Son analyse met en relief des nuisances omniprésentes telles que le bruit, la lumière artificielle, et l'impact des écrans sur notre santé et nos relations sociales. Klotz argue que les souffrances contemporaines touchent non seulement l'individu, mais pénètrent également les tissus de la société.
Ce livre se distingue par sa capacité à relier des enjeux typiquement cloisonnés, comme la santé publique, l’environnement, et la cohésion sociale. Le constat est clair : la pollution sonore et la banalisation de certains modes de vie sont des symptômes d’une brutalisation généralisée. Comme le souligne l'Institut Montaigne, cette analyse est essentielle pour appréhender les défis du vivre-ensemble.
Dans son essai, Klotz ne se contente pas de diagnostiquer; il plaide pour une "politique du sensible", visant à protéger les conditions matérielles et perceptives de notre existence. Cependant, son ambition soulève des interrogations sur la hiérarchisation des priorités publiques et l'évaluation des mesures envisagées.
Les idées de Klotz résonnent aussi avec celles de Carlos Moreno, reconnu pour son concept de ville du quart d’heure.

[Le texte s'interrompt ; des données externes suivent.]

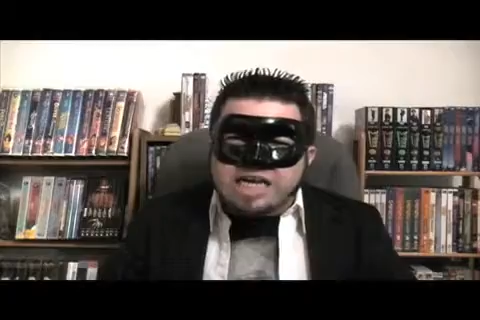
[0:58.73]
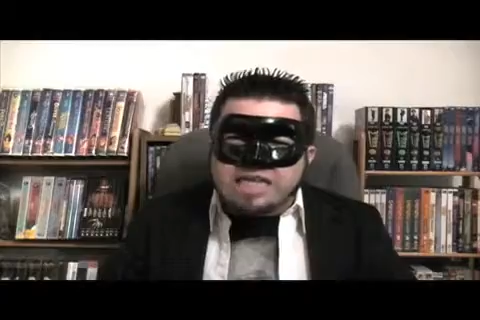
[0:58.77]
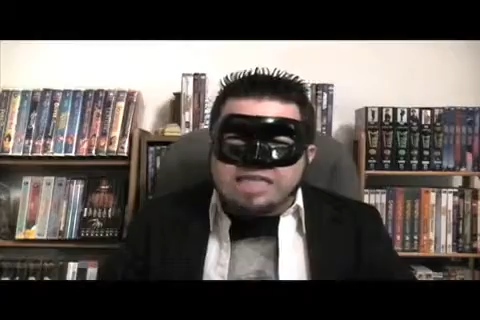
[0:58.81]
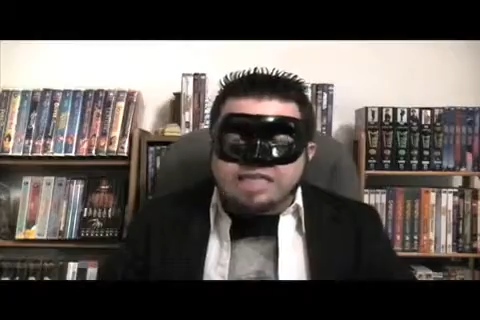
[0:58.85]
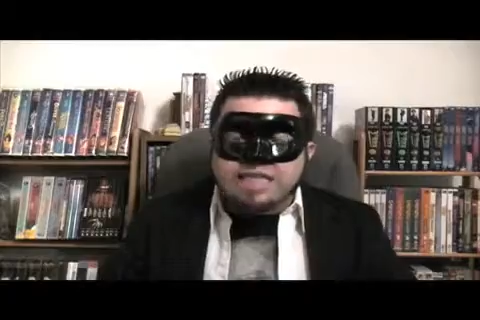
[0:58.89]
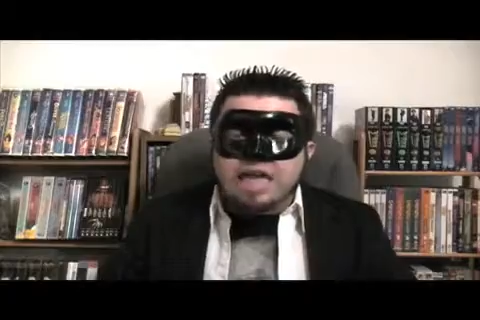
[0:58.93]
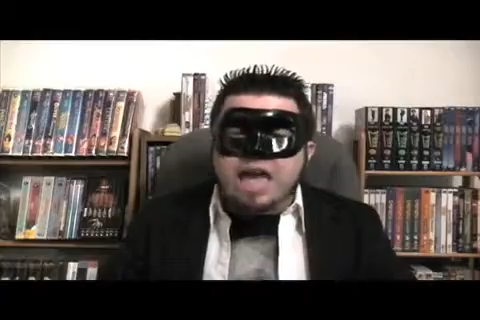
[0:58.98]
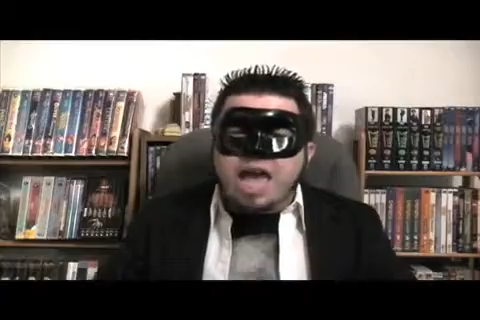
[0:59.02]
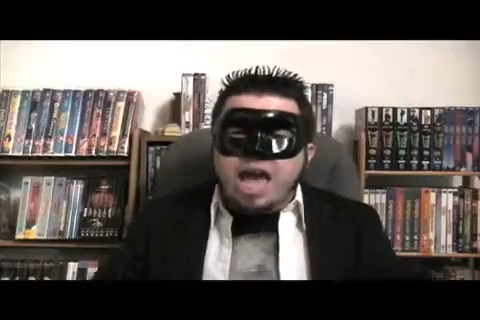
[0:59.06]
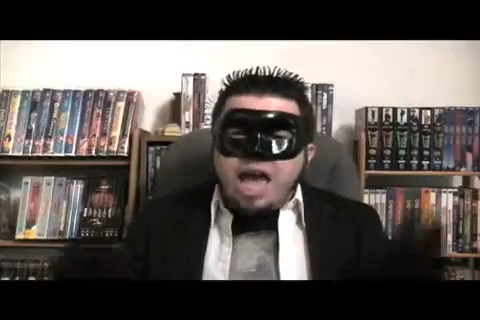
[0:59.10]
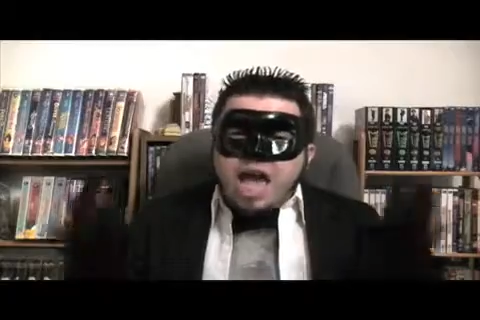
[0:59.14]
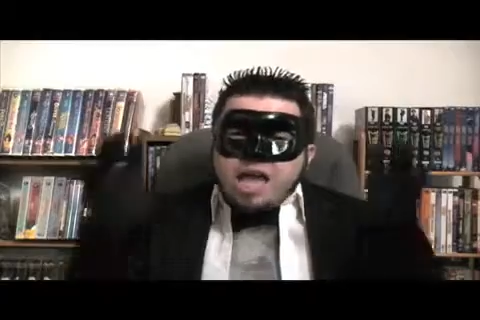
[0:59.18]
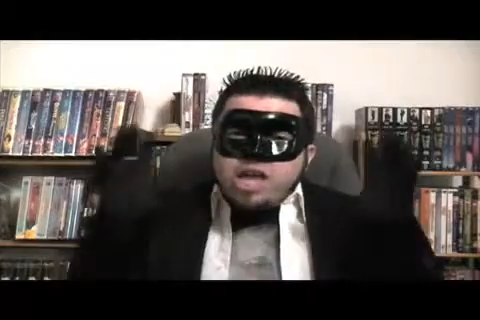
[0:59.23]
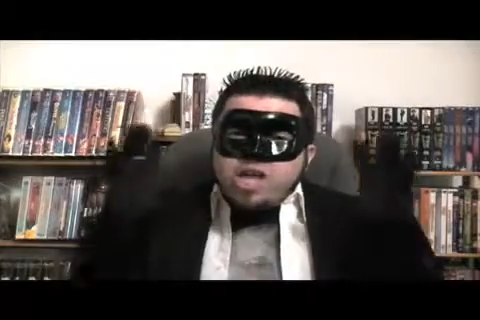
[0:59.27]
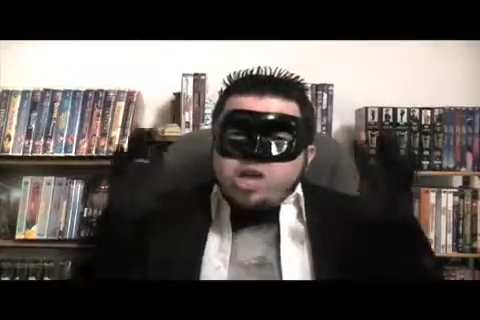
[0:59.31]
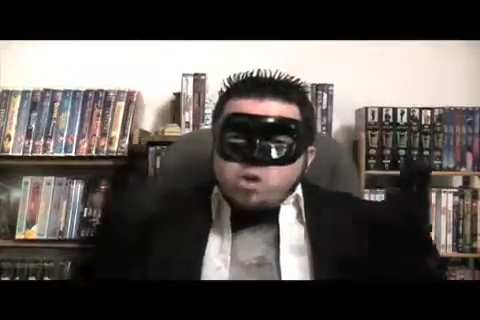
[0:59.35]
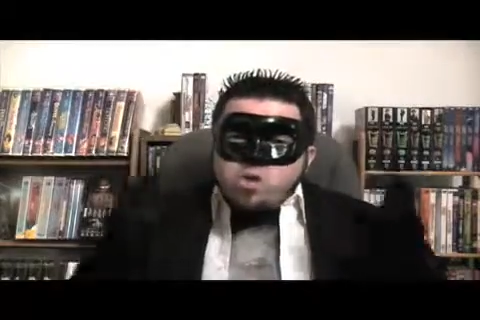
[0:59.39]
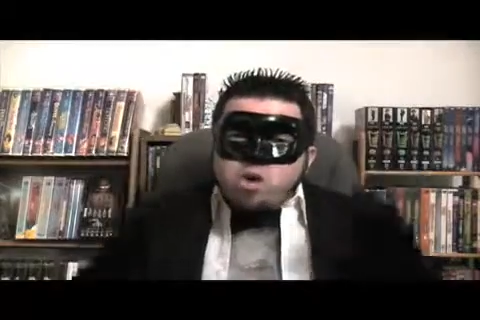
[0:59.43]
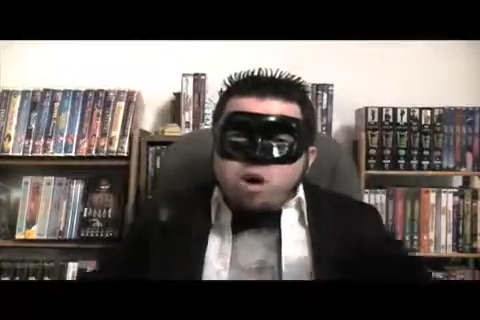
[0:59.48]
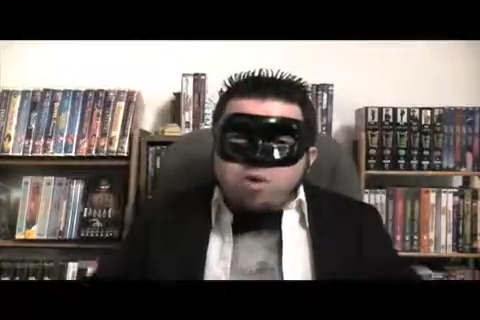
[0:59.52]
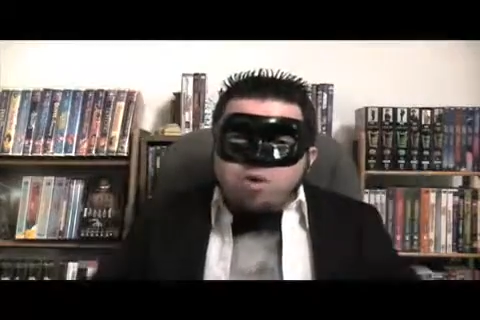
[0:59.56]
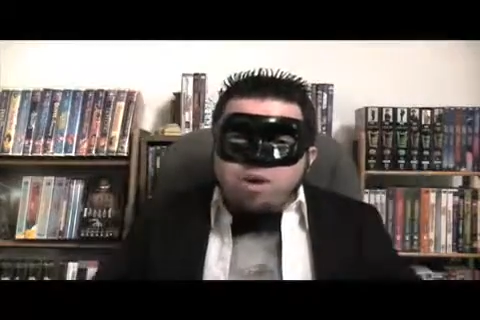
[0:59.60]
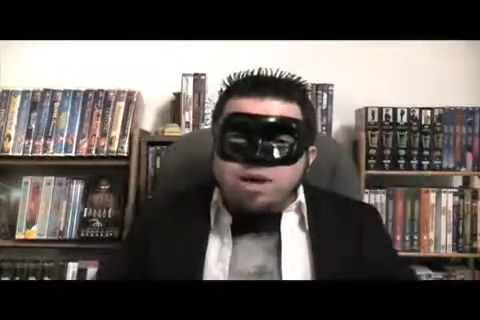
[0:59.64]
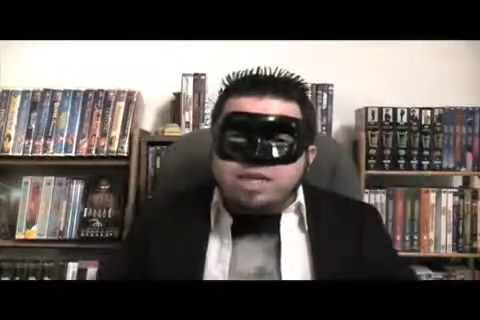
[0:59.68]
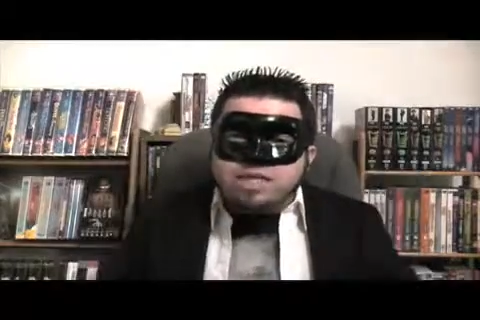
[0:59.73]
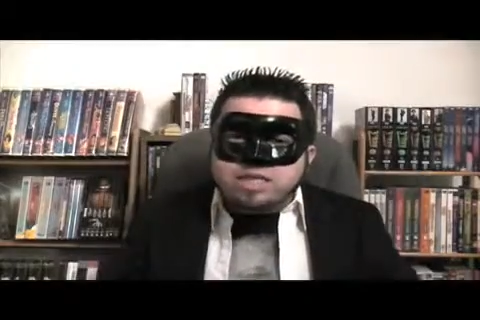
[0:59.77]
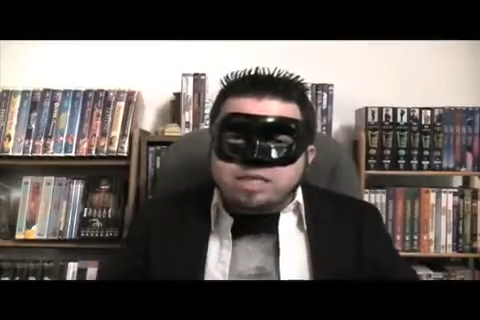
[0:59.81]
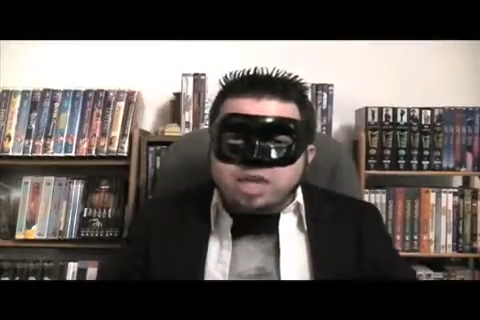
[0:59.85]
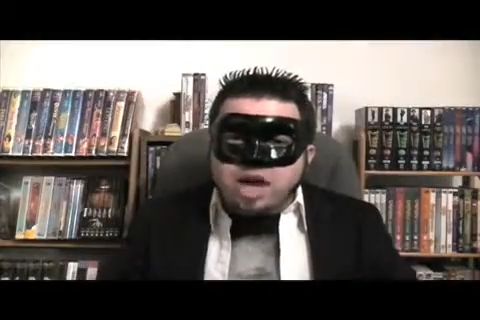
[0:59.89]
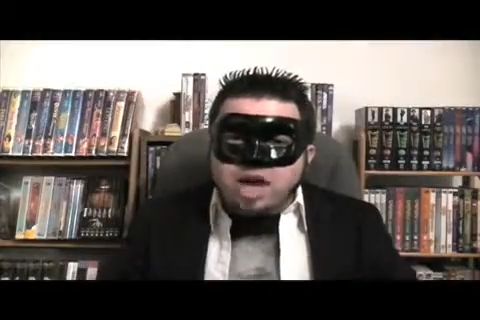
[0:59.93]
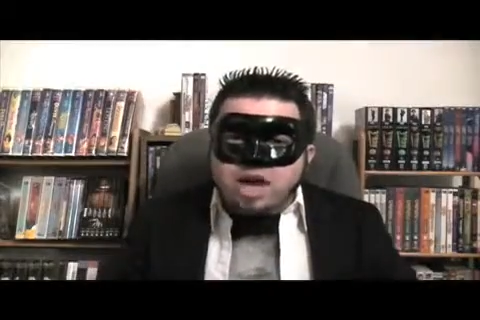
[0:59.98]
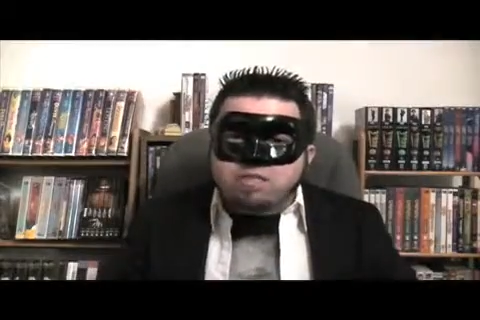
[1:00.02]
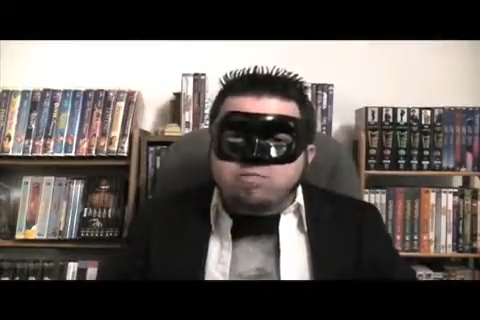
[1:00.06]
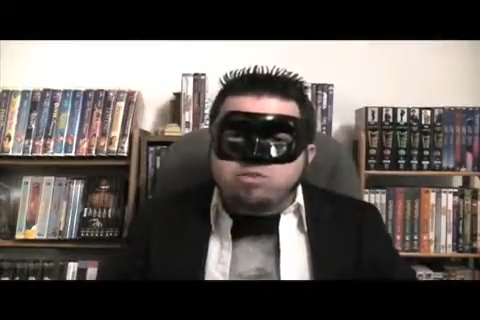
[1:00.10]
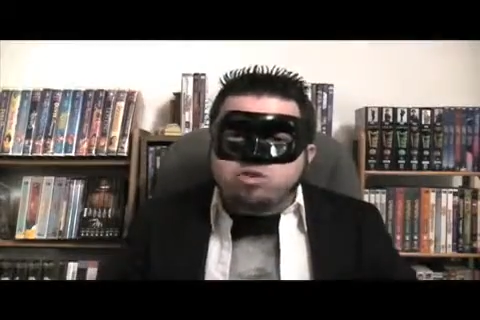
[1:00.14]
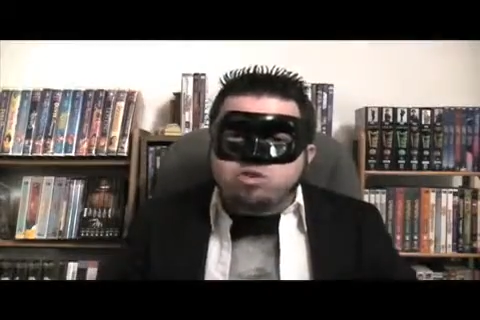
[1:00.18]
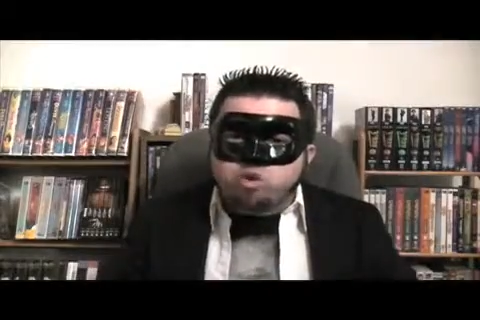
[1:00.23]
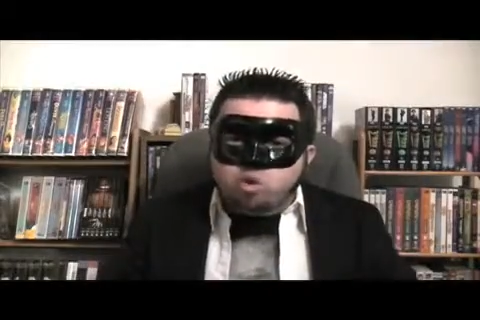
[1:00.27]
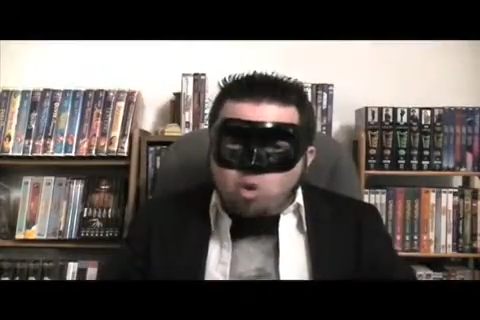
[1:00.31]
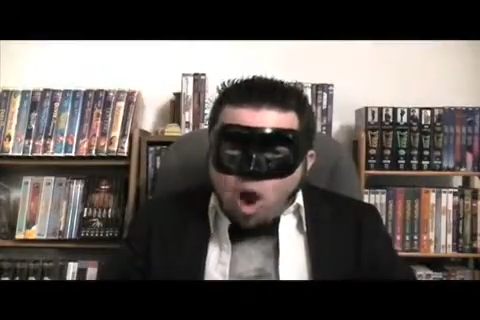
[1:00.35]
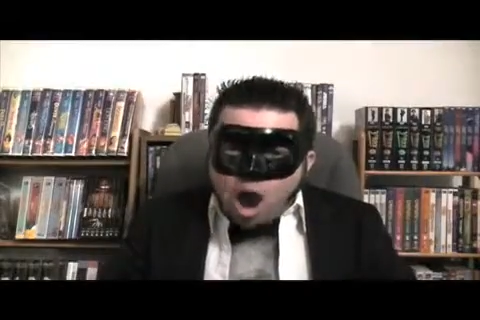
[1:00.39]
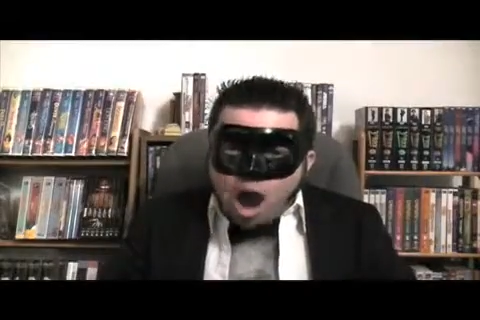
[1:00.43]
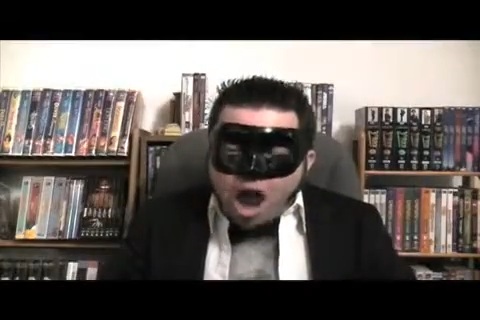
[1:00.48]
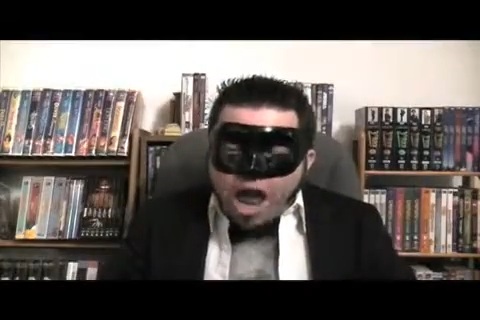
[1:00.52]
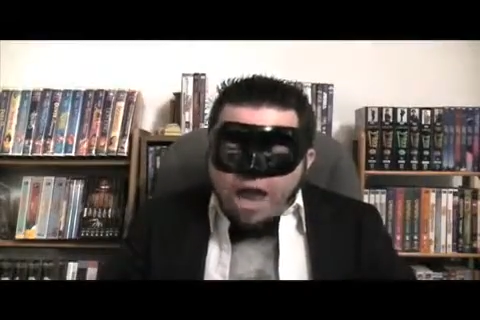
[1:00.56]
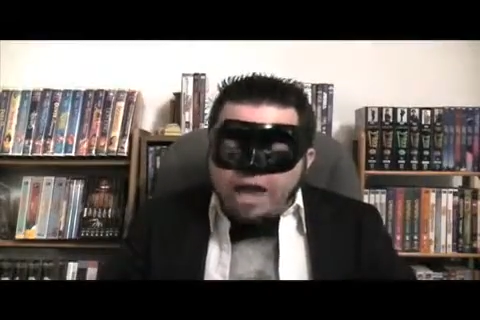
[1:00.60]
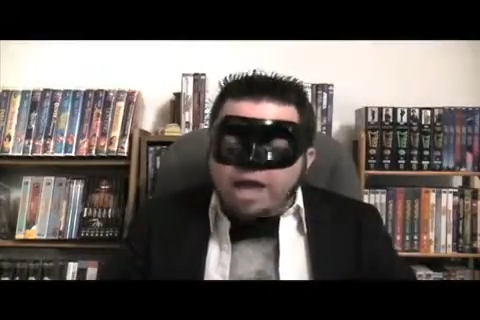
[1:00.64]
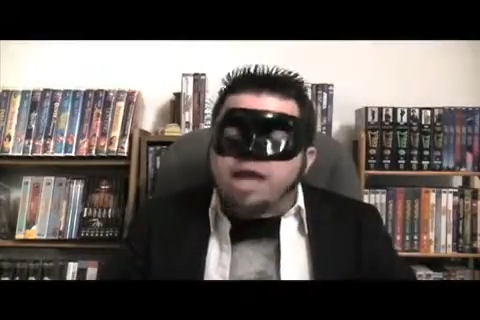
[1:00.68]
guns, and you already saw him
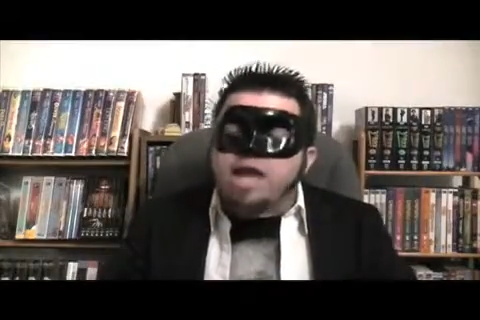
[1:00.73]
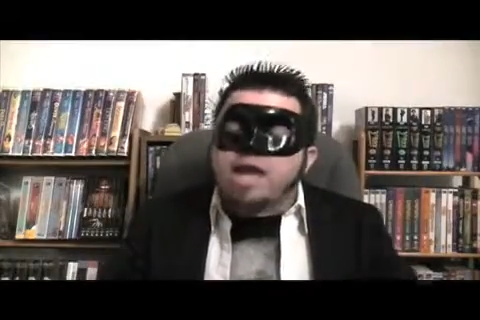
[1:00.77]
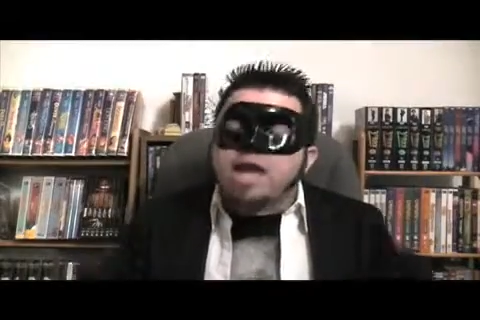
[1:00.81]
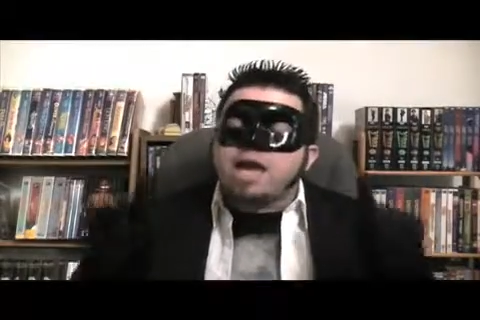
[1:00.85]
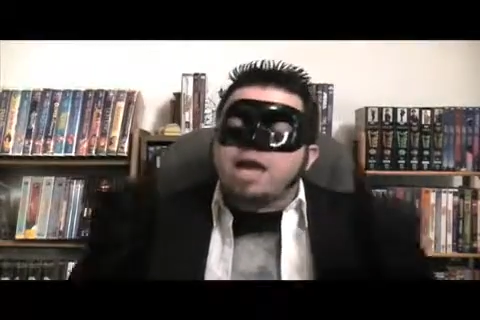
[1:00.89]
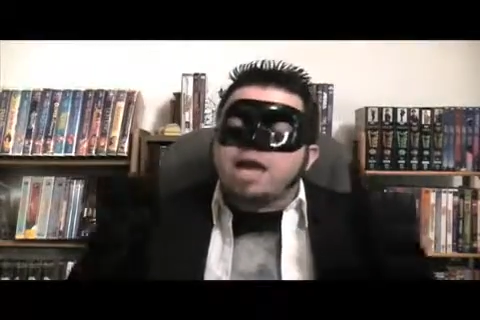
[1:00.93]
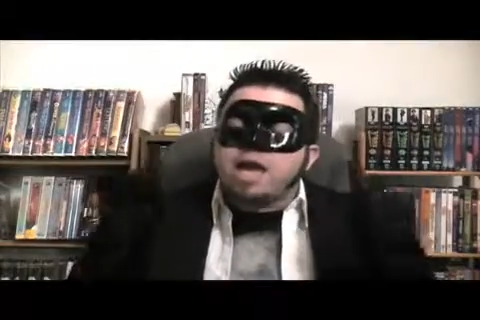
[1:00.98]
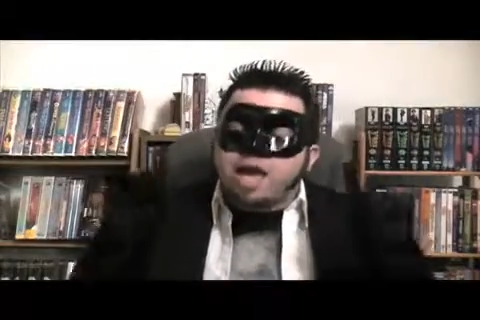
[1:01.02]
try,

Alors que Moreno se concentre sur l'urbanisme et la transformation des espaces de vie, Klotz propose une vision plus vaste, intégrant la sensibilité dans toutes ses dimensions.
À l'approche des élections présidentielles, cet ouvrage apporte une contribution significative au débat public, incitant à voir le bien-être non seulement comme une préoccupation personnelle, mais comme un pilier de la démocratie et du vivre-ensemble. Une telle perspective, selon les experts de la Fondation Jean-Jaurès, pourrait renforcer notre compréhension des fragilités qui jalonnent notre vie quotidienne.